The critic I. A. Richards has stated that Kazantzakis' novel tries to reclaim the values of early Christianity, such as love, brotherhood, humility, and self-renunciation. According to the book's English translator, Peter A. Bien, the psychology in The Last Temptation is based on the idea that every person, Jesus included, is evil by nature as well as good, violent and hateful as well as loving. A psychologically sound individual does not ignore or bury the evil within him. Instead, he channels it into the service of good.
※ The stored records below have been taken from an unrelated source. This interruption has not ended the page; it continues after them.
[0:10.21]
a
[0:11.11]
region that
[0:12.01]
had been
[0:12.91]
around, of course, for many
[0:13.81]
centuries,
Martin Scorsese, director of the 1988 film adaptation, formulated that Kazantzakis didn't doubt the divine nature of Jesus, noting, "The beauty of Kazantzakis' concept is that Jesus has to put up with everything we go through, all the doubts and fears and anger. He made me feel like he's sinning—but he's not sinning, he’s just human. As well as divine. And he has to deal with all this double, triple guilt on the cross."

==Controversy==
In February 1955, the Holy Synod of the Greek Orthodox Church in Athens attempted to have all of Kazantzakis' books banned in Greece, arguing that The Last Temptation of Christ "contains evil slanders against the Godlike person of Jesus Christ. … derived from the inspiration of the theories of Freud and historical materialism, [this book] perverts and hurts the Gospel discernment and the God-man figure of our Lord Jesus Christ in a way coarse, vulgar, and blasphemous." A campaign was also started in the Greek Orthodox Church to excommunicate Kazantzakis, which ultimately failed, but he was denied normal funeral rites upon his death.
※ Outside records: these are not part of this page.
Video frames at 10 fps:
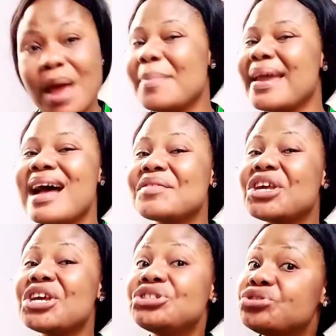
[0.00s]
may have
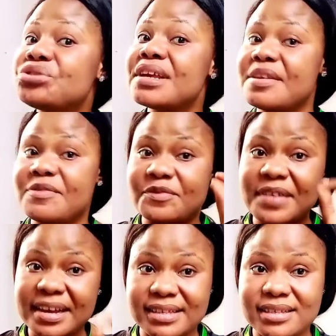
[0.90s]
injury
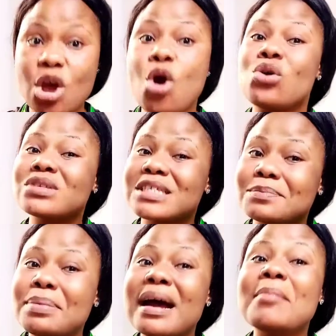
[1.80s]
effects on
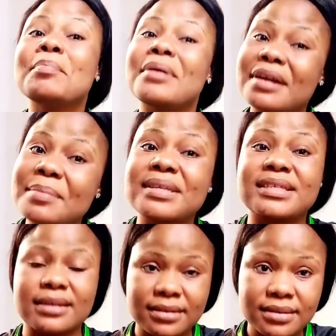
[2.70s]
sperm
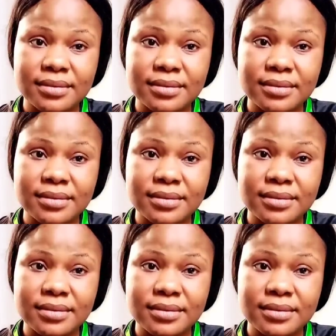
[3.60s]
parameter,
In 1963, a Roman Catholic priest in Ashland, Wisconsin, forbade one of his parishioners from returning a library copy of The Last Temptation of Christ, arguing "that it would be a mortal sin to make it available to others." In 1964, a conservative group called the Citizens Group for Clean Books demanded that the novel be removed from public libraries in Arcadia, California, on the basis that it was "blasphemous, obscene and defamatory"; as a result, the book was made "available on a limited basis to persons over the age of 18."
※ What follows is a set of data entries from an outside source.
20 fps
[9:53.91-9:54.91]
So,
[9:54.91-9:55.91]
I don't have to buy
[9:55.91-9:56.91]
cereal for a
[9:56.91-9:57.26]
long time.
The book was banned in Singapore in 1988.

==Adaptations==
===Film version===

The director Sidney Lumet acquired the film rights to Kazantzakis' novel, describing it as the story "of how a man pushes himself to extremes he never knew he was capable of," with Judas emerging "as a strong man, a sort of hero". Lumet commissioned a screenplay written by Lazarre Seymour Simckes and announced his plans to shoot the film in the fall of 1971, though the project did not come to fruition. After many delays, a film version directed by Martin Scorsese was released in 1988, starring Willem Dafoe as Jesus, Barbara Hershey as Mary Magdalene, and Harvey Keitel as Judas Iscariot. The screenplay was by Paul Schrader with uncredited co-writes by Scorsese and Jay Cocks.

=== Play version ===
A drama based on The Last Temptation of Christ, named Christuvinte Aaram Thirumurivu ('The Sixth Holy Wound of Christ'), written by P. M. Antony and depicting Jesus as a mere good-hearted man instead of the Son of God, was staged in India's state of Kerala. On 10 August 1986, the play debuted in Alappuzha. It was performed about 42 times, but the Church had taken offence, and at every performance, demonstrations including premeditated violence against the play and the playwright were instigated. The police even confiscated the script; the state went on to ban the play, and courts did not overturn the ban. Antony went on to publish the play in print in the Malayalam language; eventually he was arrested and punished on unrelated charges.

==In popular culture==
The American singer-songwriter Judee Sill referred to Kazantzakis as her favorite writer; her 1971 song "Jesus Was a Cross Maker" was inspired by the depiction of Jesus in The Last Temptation of Christ.

In a 1988 private concert filmed at a Holiday Inn in Houston, American country singer-songwriter Townes Van Zandt cited The Last Temptation of Christ as the inspiration behind his 1970 song "Nothin"; Van Zandt claimed to have written the lyrics the same night he finished reading the book, acknowledging "the big controversy goin' on" surrounding Kazantzakis' work at the time.